Give only the lines from the one containing "Video frames at" through the end of the material below, exactly as written.

BEGIN

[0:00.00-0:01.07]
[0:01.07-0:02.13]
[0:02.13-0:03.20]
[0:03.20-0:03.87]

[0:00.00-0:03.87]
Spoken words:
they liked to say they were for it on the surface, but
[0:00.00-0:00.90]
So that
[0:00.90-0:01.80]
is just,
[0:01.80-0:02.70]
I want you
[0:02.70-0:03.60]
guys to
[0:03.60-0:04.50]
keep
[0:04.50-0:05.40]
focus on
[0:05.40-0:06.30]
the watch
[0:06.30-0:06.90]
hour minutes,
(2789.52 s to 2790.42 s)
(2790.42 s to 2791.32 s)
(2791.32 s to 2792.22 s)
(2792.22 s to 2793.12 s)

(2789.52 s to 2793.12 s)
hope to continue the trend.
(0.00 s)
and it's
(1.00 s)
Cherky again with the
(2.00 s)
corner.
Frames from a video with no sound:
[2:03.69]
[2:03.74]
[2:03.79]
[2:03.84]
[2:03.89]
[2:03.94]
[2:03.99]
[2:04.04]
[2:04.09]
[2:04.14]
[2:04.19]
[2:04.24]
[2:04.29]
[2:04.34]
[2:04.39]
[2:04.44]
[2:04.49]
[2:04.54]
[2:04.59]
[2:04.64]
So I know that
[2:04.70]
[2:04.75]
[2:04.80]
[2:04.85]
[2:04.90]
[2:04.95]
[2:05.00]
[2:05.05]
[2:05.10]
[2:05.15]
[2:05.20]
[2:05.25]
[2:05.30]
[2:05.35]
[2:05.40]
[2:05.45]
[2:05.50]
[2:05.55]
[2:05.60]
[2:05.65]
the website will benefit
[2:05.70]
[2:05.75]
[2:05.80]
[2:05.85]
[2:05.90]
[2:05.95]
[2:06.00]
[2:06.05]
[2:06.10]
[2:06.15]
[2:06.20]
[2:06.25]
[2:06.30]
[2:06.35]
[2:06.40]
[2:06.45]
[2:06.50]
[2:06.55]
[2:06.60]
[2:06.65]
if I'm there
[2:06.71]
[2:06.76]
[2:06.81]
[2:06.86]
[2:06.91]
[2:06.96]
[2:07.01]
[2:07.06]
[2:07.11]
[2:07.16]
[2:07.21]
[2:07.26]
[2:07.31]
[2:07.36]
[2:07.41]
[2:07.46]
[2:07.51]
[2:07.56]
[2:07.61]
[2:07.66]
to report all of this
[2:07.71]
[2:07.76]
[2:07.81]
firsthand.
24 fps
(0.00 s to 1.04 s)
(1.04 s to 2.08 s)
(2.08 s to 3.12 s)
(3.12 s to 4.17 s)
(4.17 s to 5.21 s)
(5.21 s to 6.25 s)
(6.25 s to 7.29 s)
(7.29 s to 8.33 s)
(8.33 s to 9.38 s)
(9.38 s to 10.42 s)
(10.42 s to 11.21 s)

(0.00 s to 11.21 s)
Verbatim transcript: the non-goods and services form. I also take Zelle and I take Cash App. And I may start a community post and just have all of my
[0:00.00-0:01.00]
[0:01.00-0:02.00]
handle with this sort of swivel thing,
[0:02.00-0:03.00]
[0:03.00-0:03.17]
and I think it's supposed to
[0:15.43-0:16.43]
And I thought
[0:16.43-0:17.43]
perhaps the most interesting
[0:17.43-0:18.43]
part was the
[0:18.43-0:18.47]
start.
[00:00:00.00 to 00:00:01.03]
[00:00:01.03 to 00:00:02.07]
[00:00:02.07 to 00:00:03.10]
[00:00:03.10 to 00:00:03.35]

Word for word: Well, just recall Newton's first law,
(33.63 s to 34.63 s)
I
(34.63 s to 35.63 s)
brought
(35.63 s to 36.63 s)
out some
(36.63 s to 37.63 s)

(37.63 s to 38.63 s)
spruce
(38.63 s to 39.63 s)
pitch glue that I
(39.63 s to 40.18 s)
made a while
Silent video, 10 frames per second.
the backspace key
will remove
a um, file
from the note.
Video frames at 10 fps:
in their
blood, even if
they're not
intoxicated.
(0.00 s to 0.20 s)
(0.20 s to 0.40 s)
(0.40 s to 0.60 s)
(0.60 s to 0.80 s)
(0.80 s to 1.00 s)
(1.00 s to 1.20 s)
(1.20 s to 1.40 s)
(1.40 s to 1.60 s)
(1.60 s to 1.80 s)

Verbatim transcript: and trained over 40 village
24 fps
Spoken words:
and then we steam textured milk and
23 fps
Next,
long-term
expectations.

END

YOUR SOLUTION –
Video frames at 10 fps:
in their
blood, even if
they're not
intoxicated.
(0.00 s to 0.20 s)
(0.20 s to 0.40 s)
(0.40 s to 0.60 s)
(0.60 s to 0.80 s)
(0.80 s to 1.00 s)
(1.00 s to 1.20 s)
(1.20 s to 1.40 s)
(1.40 s to 1.60 s)
(1.60 s to 1.80 s)

Verbatim transcript: and trained over 40 village
24 fps
Spoken words:
and then we steam textured milk and
23 fps
Next,
long-term
expectations.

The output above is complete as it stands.